Gottlieb expressed concern that some teenagers who vape will later move on to smoking. According to a CNBC story posted on Monday, which presumably also relies on information leaked by Gottlieb or his underlings, the 2018 NYTS found that "more high school kids are smoking cigarettes." Yet CNBC says the change in past-month smoking, from 7.6 percent to 8.1 percent, "is not statistically significant," meaning we can't confidently state that more high school kids are smoking cigarettes. CNBC reporter Angelica LaVito is untroubled by that detail. "Critics have warned a surge in e-cigarette use may cause nicotine-addicted kids to migrate to conventional cigarettes," she writes. "The new data suggest this may be happening."
Smoking by teenagers has in fact been declining for years, notwithstanding a sharp rise in e-cigarette experimentation, and last year reached a record low. In this context, it is reasonable to question the public health significance of the statistically insignificant blip that Gottlieb or someone else at the FDA described to CNBC. But that sort of analysis is hard to do as long as we are limited to secondhand accounts of the survey results.
If Gottlieb does release all of the relevant NYTS data, along with the questionnaire, next month, we should have answers to these questions. In the meantime, he is making policy decisions that could affect adult smokers' access to vaping products based on data the public is not allowed to examine.
It is hard to be sanguine about Gottlieb's use of this secret information after watching the CNBC interview. He talked about banning online sales of e-cigarettes, for example, even though online vendors such as Juul use age verification systems and the vast majority of illegal sales to minors occur in brick-and-mortar stores (as Gottlieb conceded).

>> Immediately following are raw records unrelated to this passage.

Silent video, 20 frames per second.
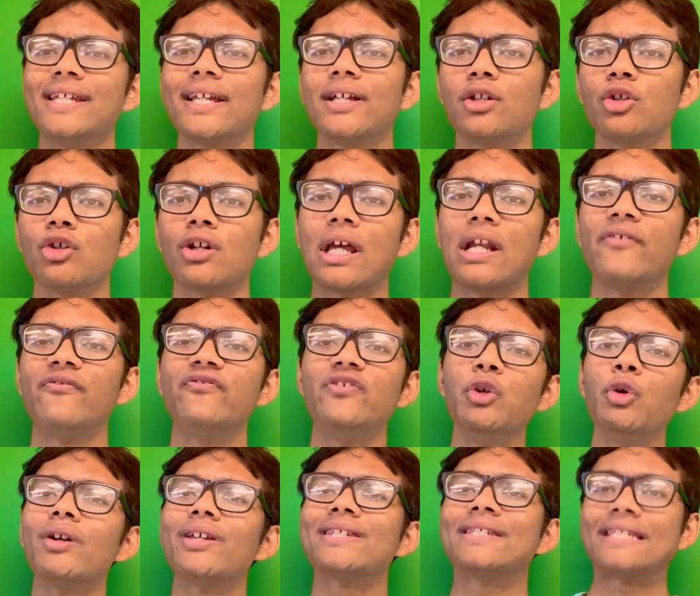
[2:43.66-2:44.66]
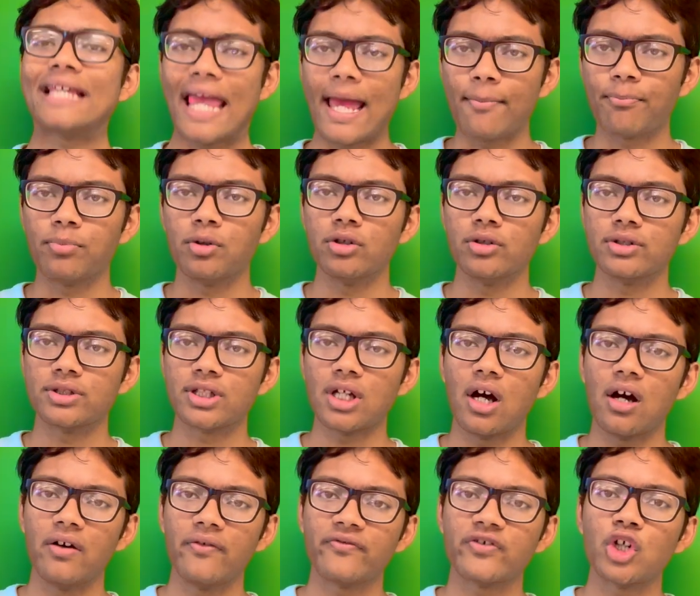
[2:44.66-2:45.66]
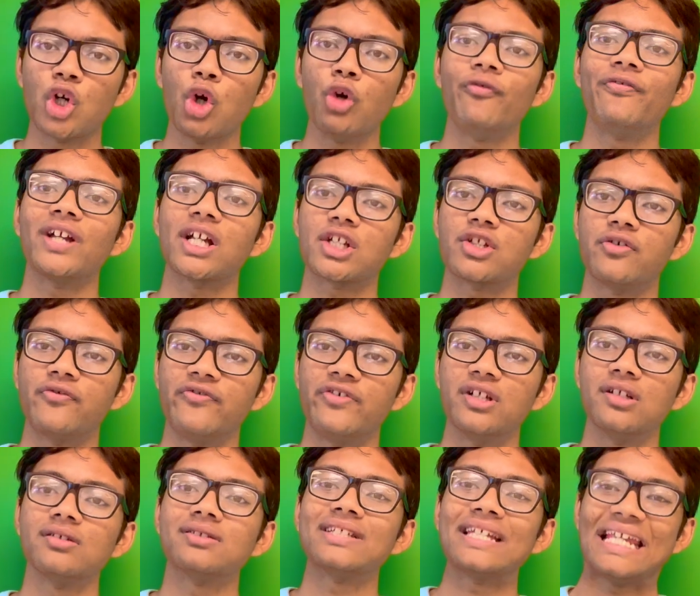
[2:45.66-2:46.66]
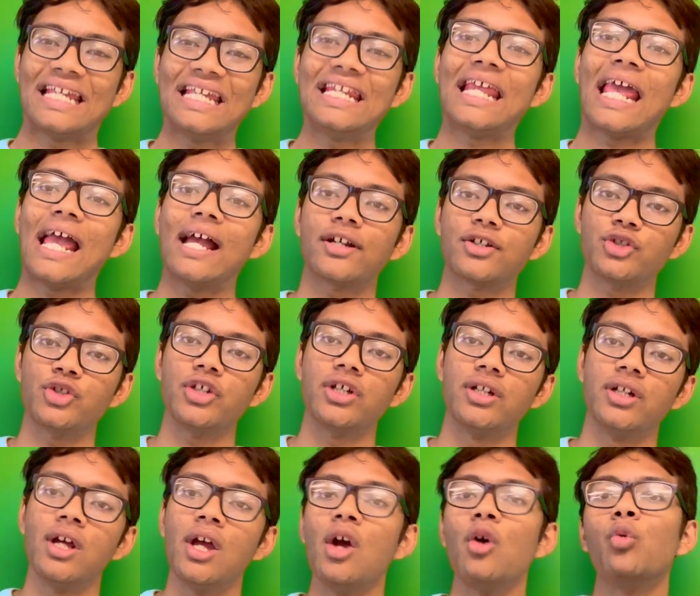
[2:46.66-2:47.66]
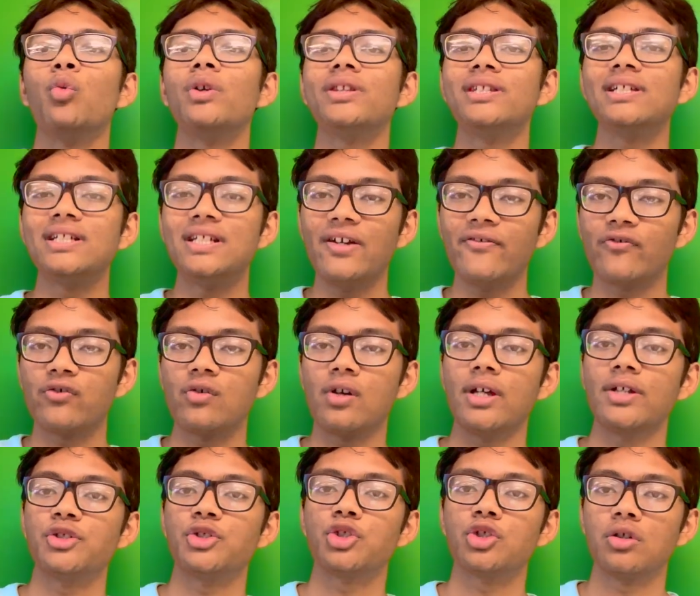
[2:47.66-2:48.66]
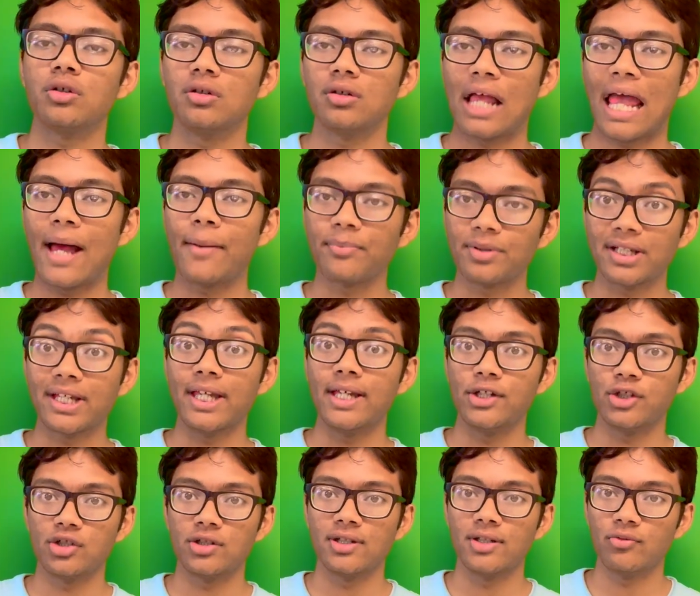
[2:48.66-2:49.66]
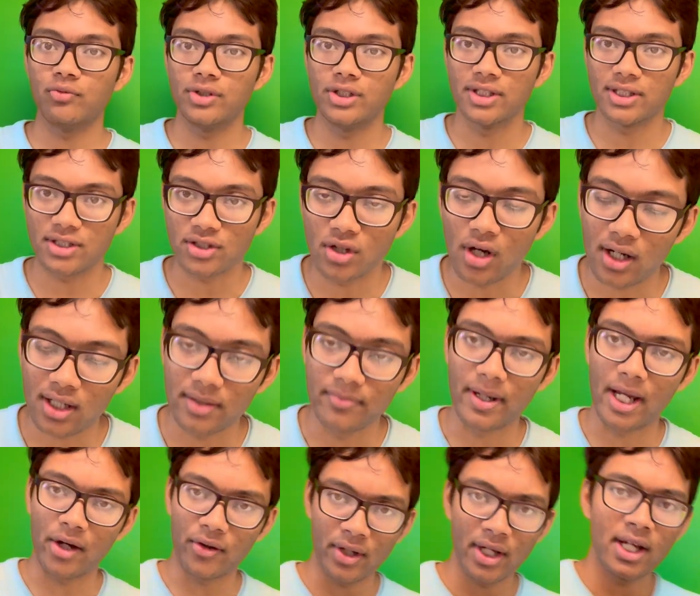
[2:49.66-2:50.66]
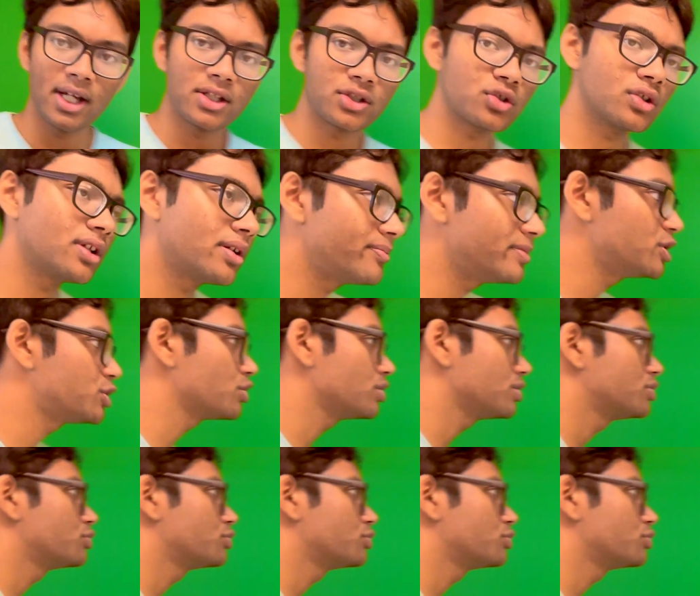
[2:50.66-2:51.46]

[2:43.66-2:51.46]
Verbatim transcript: take a look at a few examples of covector fields in action with the differential application that we just talked about. So let me show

"We recognize [e-cigarettes] as a viable alternative for adults smokers who want to get access to satisfying levels of nicotine without all the harmful effects of combustion," Gottlieb said. "If we could switch every adult smoker to an e-cigarette, it would have a profound public health impact." Yet he is ready to discourage that switch by making e-cigarettes less appealing (by restricting flavors, for example) and harder to get (by banning sales outside of adults-only vape shops, another idea he floated), all based on an "epidemic" that is impossible to evaluate without the data he is not letting us see.